How to grow: Sow seed in a pot and put somewhere warm and dark (think airing cupboard) to germinate. When they sprout you can move them into the light. Or, if you have a chive plant you can split it into separate clumps by gently teasing apart the roots. Top tip: They are a good companion plant and if you grow them near apple trees they are said to deter apple scab.
LEMON BALM Unfairly labelled a garden thug by some, lemon balm is a fabulous herb I would not be without. It makes the most delicious tea and it adds a citrus flavour to salads. It’s also wonderful to scattering into a hot bath for a stress-busting soak – and rubbing yourself with the leaves will deter mozzies during the summer too
It will quickly grow into a large clump and it will reseed quite easily but regular harvesting of the leaves will keep the lemon balm in check. The best leaves to pick are the youngest at the top of the stems, and if you removing the flowers regularly it will help the plant bush up. It will die back over winter but don’t worry, it will soon return come spring. Pick off the young leaves and dry on kitchen paper before combining with black tea for DIY balm tea.

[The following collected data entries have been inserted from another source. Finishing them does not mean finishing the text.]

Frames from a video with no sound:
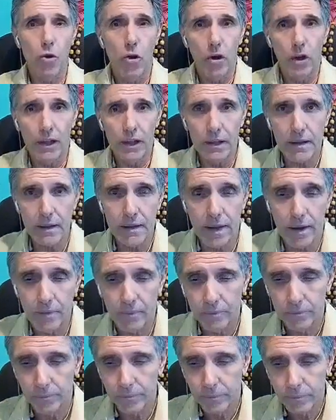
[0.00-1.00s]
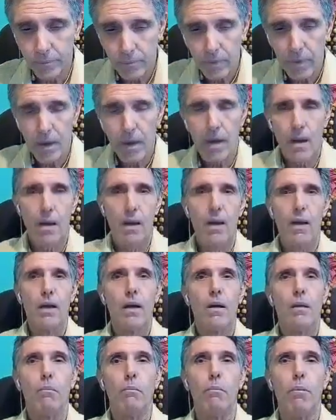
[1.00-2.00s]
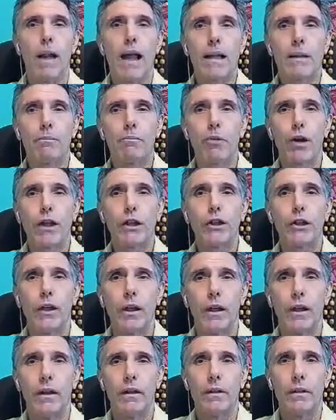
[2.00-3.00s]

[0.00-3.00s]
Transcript: colleagues. Blood pressure,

How to grow: Comes easily from seed, and will root well from softwood cuttings too. It loves rich soil, so remember to add in organic matter, and performs best in shady spots. Top tip: It’s best used fresh as the lemony flavour doesn’t take cooking well (so add at the end) and if you’re planning to dry the leaves for tea, then don’t let it flower.

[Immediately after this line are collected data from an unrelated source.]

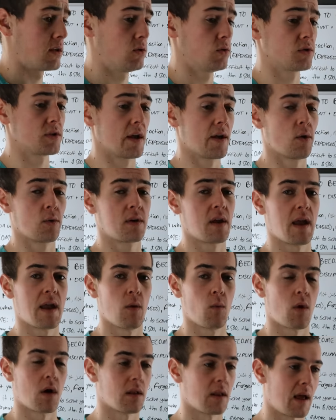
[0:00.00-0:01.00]
and then you say,
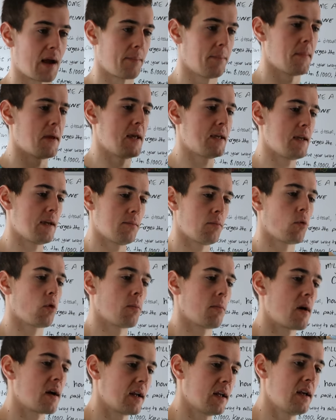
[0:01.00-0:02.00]
okay, well, I'm making
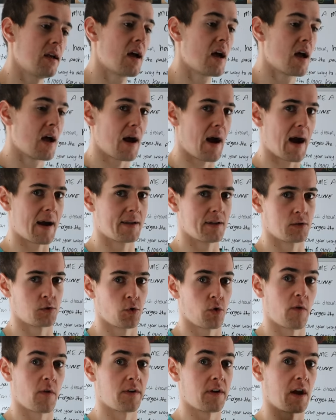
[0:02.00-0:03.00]
more money, I
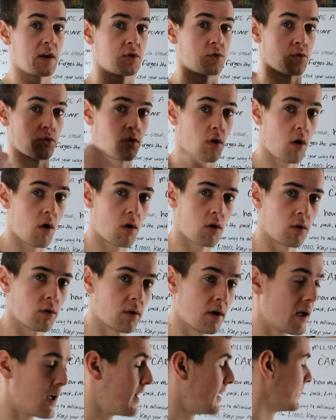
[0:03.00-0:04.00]
deserve a nicer
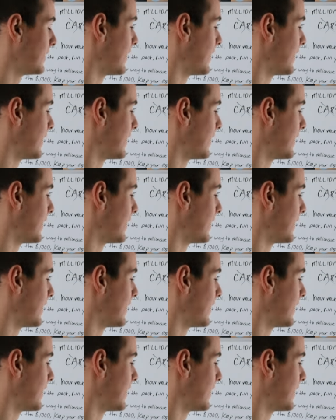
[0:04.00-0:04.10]
car,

Not as popular in the UK as in France, this has a really sharp lemony zing which gives it its distinctive taste. It’s lovely chopped with rosemary and mixed with butter, salt and pepper over new potatoes – yum! You can grow it as an annual, regularly picking off the baby leaves, or as a perennial (it will become a right pain to dig out after a few years). The leaves wilt like spinach, so if you’re making sorrel soup don’t be alarmed at how much you have to pick, but it’s delicious. It’s quick to bolt, which is why it does better in shade, so if you see it developing flower heads in early summer, lop it down to the ground and it’ll be baby young leaves coming through in no time. Best used fresh, as it does not keep once picked.
How to grow: Sow seeds and transplant out when about 10cm tall and hardened off. It likes rich, moist soil and will take about two months two reach edible loveliness.

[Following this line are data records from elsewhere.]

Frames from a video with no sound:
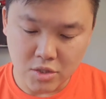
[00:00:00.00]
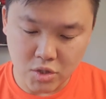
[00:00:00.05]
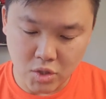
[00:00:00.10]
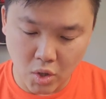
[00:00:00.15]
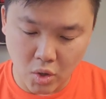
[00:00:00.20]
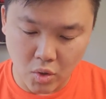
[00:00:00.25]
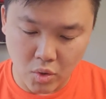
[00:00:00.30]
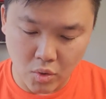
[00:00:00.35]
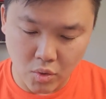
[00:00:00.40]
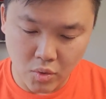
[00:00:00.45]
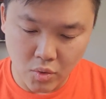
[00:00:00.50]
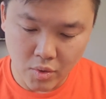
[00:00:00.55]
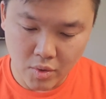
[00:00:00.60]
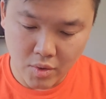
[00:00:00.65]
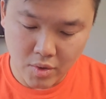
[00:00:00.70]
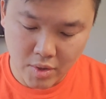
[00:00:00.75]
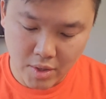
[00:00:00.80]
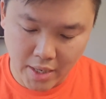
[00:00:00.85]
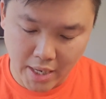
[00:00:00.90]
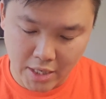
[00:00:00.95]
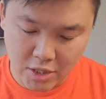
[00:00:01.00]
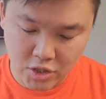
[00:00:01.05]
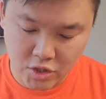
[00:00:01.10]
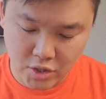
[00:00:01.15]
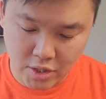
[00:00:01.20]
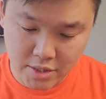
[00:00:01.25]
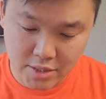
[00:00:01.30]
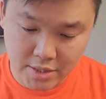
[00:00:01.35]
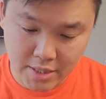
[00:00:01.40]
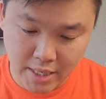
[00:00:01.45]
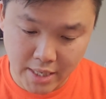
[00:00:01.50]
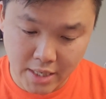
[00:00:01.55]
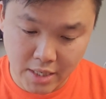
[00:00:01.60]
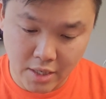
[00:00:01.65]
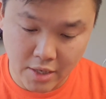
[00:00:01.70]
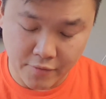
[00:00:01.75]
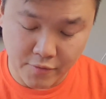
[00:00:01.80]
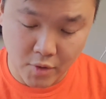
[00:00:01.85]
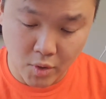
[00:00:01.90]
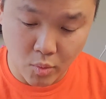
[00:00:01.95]
So let's just say
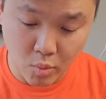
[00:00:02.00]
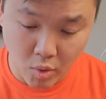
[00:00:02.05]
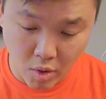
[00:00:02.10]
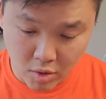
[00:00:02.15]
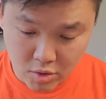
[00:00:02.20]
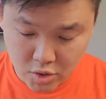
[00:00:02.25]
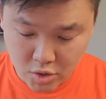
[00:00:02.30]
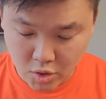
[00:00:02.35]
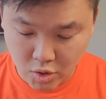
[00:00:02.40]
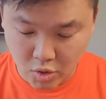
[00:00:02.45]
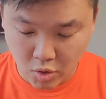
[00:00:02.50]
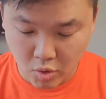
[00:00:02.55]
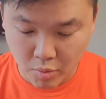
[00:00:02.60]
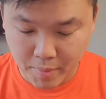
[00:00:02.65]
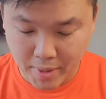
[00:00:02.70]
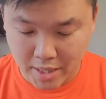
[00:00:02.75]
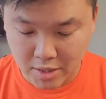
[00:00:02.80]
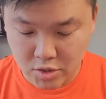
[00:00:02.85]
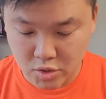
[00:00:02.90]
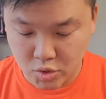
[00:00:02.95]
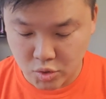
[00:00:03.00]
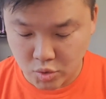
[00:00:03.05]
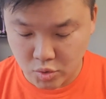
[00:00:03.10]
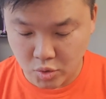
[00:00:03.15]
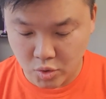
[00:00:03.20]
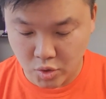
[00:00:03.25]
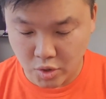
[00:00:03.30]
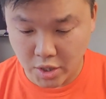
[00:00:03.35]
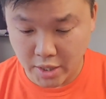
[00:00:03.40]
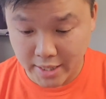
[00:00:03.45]
if you want to go back to your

MINT Mint is the classic aromatic herb which has myriad uses, from cocktails to chocolate, sauces and salads. Place a pot by the door for cooking, or place where you sit out so you can crush and smell the aromatic foliage. The very best teas are made with Moroccan mint or black peppermint, I reckon, while ‘Eau de Cologne’ is just incredible for bathing, when the steam releases its oils. It will spread quickly, so it’s best to put in a pot and pick off the runners it sends out. Keep on top of the flowers and snip them off regularly to prolong the growing season.
How to grow: Cuttings of mint will root in water and can be potted on; it will grow from pieces of root popped into a pot and kept watered. If you’re planning to harvest a lot, then it will thank you for a good mulch to lock in moisture and nutrients. Top tip: Its flavour is strongest just before flowering.